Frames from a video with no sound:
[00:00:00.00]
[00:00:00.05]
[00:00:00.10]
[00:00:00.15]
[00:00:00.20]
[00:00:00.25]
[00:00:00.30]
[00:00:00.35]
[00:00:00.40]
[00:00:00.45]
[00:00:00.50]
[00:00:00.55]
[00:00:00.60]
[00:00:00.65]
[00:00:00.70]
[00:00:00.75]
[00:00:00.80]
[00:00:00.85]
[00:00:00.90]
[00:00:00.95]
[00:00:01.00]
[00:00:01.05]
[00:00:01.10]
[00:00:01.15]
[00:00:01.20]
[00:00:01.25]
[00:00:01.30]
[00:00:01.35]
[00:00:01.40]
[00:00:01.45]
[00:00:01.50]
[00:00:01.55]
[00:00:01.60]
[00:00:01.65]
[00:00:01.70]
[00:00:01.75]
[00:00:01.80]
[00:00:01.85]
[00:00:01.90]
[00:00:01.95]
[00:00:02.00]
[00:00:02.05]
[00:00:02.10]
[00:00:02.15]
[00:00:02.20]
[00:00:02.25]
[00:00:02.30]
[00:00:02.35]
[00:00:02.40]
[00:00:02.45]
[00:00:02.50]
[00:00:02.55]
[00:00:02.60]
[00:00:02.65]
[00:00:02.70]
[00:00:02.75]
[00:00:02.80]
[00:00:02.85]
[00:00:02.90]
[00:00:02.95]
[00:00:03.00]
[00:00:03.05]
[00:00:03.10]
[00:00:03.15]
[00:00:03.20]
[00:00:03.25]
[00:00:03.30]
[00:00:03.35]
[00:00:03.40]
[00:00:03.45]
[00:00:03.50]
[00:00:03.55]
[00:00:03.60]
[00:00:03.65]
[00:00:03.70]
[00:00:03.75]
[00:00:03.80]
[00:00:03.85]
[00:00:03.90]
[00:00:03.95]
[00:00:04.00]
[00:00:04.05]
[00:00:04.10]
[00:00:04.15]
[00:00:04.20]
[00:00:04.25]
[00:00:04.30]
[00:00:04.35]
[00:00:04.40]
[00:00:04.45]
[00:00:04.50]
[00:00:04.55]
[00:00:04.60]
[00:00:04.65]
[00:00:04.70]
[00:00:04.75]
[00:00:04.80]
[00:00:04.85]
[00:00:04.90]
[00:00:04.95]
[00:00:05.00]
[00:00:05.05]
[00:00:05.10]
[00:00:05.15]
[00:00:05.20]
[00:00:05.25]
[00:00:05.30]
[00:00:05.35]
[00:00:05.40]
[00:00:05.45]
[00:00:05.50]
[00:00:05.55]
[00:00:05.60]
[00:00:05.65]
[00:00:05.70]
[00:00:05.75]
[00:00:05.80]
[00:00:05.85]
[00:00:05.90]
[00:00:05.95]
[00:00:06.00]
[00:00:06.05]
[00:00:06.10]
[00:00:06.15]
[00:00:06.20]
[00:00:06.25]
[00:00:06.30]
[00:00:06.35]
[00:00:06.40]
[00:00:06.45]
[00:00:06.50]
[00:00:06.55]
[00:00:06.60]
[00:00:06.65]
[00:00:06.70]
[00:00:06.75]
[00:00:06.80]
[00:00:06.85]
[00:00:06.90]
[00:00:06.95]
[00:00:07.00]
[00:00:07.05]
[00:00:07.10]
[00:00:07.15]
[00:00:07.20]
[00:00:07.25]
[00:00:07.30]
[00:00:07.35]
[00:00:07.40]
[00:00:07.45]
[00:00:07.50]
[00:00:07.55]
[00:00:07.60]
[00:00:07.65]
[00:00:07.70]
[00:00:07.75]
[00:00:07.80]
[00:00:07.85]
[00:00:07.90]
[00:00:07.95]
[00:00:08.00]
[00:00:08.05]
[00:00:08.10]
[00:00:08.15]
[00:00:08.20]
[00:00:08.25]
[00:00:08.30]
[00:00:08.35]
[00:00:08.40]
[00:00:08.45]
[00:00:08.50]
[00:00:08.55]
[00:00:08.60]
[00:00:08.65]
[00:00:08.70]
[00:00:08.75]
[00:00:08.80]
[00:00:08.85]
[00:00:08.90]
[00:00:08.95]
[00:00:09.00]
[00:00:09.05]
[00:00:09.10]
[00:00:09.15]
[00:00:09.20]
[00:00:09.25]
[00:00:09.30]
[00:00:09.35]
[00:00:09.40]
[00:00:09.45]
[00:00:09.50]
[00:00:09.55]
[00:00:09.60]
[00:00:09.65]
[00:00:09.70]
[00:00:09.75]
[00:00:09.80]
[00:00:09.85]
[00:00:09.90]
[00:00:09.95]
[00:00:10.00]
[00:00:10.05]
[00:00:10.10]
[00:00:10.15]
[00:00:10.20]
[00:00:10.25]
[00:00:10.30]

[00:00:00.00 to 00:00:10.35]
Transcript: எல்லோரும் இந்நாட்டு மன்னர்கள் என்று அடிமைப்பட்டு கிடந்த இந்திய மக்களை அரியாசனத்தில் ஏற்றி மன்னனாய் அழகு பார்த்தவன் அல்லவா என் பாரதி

• [Task instructions]
Please give back all of the material above exactly as it was written.

• [Task solution]
Frames from a video with no sound:
[00:00:00.00]
[00:00:00.05]
[00:00:00.10]
[00:00:00.15]
[00:00:00.20]
[00:00:00.25]
[00:00:00.30]
[00:00:00.35]
[00:00:00.40]
[00:00:00.45]
[00:00:00.50]
[00:00:00.55]
[00:00:00.60]
[00:00:00.65]
[00:00:00.70]
[00:00:00.75]
[00:00:00.80]
[00:00:00.85]
[00:00:00.90]
[00:00:00.95]
[00:00:01.00]
[00:00:01.05]
[00:00:01.10]
[00:00:01.15]
[00:00:01.20]
[00:00:01.25]
[00:00:01.30]
[00:00:01.35]
[00:00:01.40]
[00:00:01.45]
[00:00:01.50]
[00:00:01.55]
[00:00:01.60]
[00:00:01.65]
[00:00:01.70]
[00:00:01.75]
[00:00:01.80]
[00:00:01.85]
[00:00:01.90]
[00:00:01.95]
[00:00:02.00]
[00:00:02.05]
[00:00:02.10]
[00:00:02.15]
[00:00:02.20]
[00:00:02.25]
[00:00:02.30]
[00:00:02.35]
[00:00:02.40]
[00:00:02.45]
[00:00:02.50]
[00:00:02.55]
[00:00:02.60]
[00:00:02.65]
[00:00:02.70]
[00:00:02.75]
[00:00:02.80]
[00:00:02.85]
[00:00:02.90]
[00:00:02.95]
[00:00:03.00]
[00:00:03.05]
[00:00:03.10]
[00:00:03.15]
[00:00:03.20]
[00:00:03.25]
[00:00:03.30]
[00:00:03.35]
[00:00:03.40]
[00:00:03.45]
[00:00:03.50]
[00:00:03.55]
[00:00:03.60]
[00:00:03.65]
[00:00:03.70]
[00:00:03.75]
[00:00:03.80]
[00:00:03.85]
[00:00:03.90]
[00:00:03.95]
[00:00:04.00]
[00:00:04.05]
[00:00:04.10]
[00:00:04.15]
[00:00:04.20]
[00:00:04.25]
[00:00:04.30]
[00:00:04.35]
[00:00:04.40]
[00:00:04.45]
[00:00:04.50]
[00:00:04.55]
[00:00:04.60]
[00:00:04.65]
[00:00:04.70]
[00:00:04.75]
[00:00:04.80]
[00:00:04.85]
[00:00:04.90]
[00:00:04.95]
[00:00:05.00]
[00:00:05.05]
[00:00:05.10]
[00:00:05.15]
[00:00:05.20]
[00:00:05.25]
[00:00:05.30]
[00:00:05.35]
[00:00:05.40]
[00:00:05.45]
[00:00:05.50]
[00:00:05.55]
[00:00:05.60]
[00:00:05.65]
[00:00:05.70]
[00:00:05.75]
[00:00:05.80]
[00:00:05.85]
[00:00:05.90]
[00:00:05.95]
[00:00:06.00]
[00:00:06.05]
[00:00:06.10]
[00:00:06.15]
[00:00:06.20]
[00:00:06.25]
[00:00:06.30]
[00:00:06.35]
[00:00:06.40]
[00:00:06.45]
[00:00:06.50]
[00:00:06.55]
[00:00:06.60]
[00:00:06.65]
[00:00:06.70]
[00:00:06.75]
[00:00:06.80]
[00:00:06.85]
[00:00:06.90]
[00:00:06.95]
[00:00:07.00]
[00:00:07.05]
[00:00:07.10]
[00:00:07.15]
[00:00:07.20]
[00:00:07.25]
[00:00:07.30]
[00:00:07.35]
[00:00:07.40]
[00:00:07.45]
[00:00:07.50]
[00:00:07.55]
[00:00:07.60]
[00:00:07.65]
[00:00:07.70]
[00:00:07.75]
[00:00:07.80]
[00:00:07.85]
[00:00:07.90]
[00:00:07.95]
[00:00:08.00]
[00:00:08.05]
[00:00:08.10]
[00:00:08.15]
[00:00:08.20]
[00:00:08.25]
[00:00:08.30]
[00:00:08.35]
[00:00:08.40]
[00:00:08.45]
[00:00:08.50]
[00:00:08.55]
[00:00:08.60]
[00:00:08.65]
[00:00:08.70]
[00:00:08.75]
[00:00:08.80]
[00:00:08.85]
[00:00:08.90]
[00:00:08.95]
[00:00:09.00]
[00:00:09.05]
[00:00:09.10]
[00:00:09.15]
[00:00:09.20]
[00:00:09.25]
[00:00:09.30]
[00:00:09.35]
[00:00:09.40]
[00:00:09.45]
[00:00:09.50]
[00:00:09.55]
[00:00:09.60]
[00:00:09.65]
[00:00:09.70]
[00:00:09.75]
[00:00:09.80]
[00:00:09.85]
[00:00:09.90]
[00:00:09.95]
[00:00:10.00]
[00:00:10.05]
[00:00:10.10]
[00:00:10.15]
[00:00:10.20]
[00:00:10.25]
[00:00:10.30]

[00:00:00.00 to 00:00:10.35]
Transcript: எல்லோரும் இந்நாட்டு மன்னர்கள் என்று அடிமைப்பட்டு கிடந்த இந்திய மக்களை அரியாசனத்தில் ஏற்றி மன்னனாய் அழகு பார்த்தவன் அல்லவா என் பாரதி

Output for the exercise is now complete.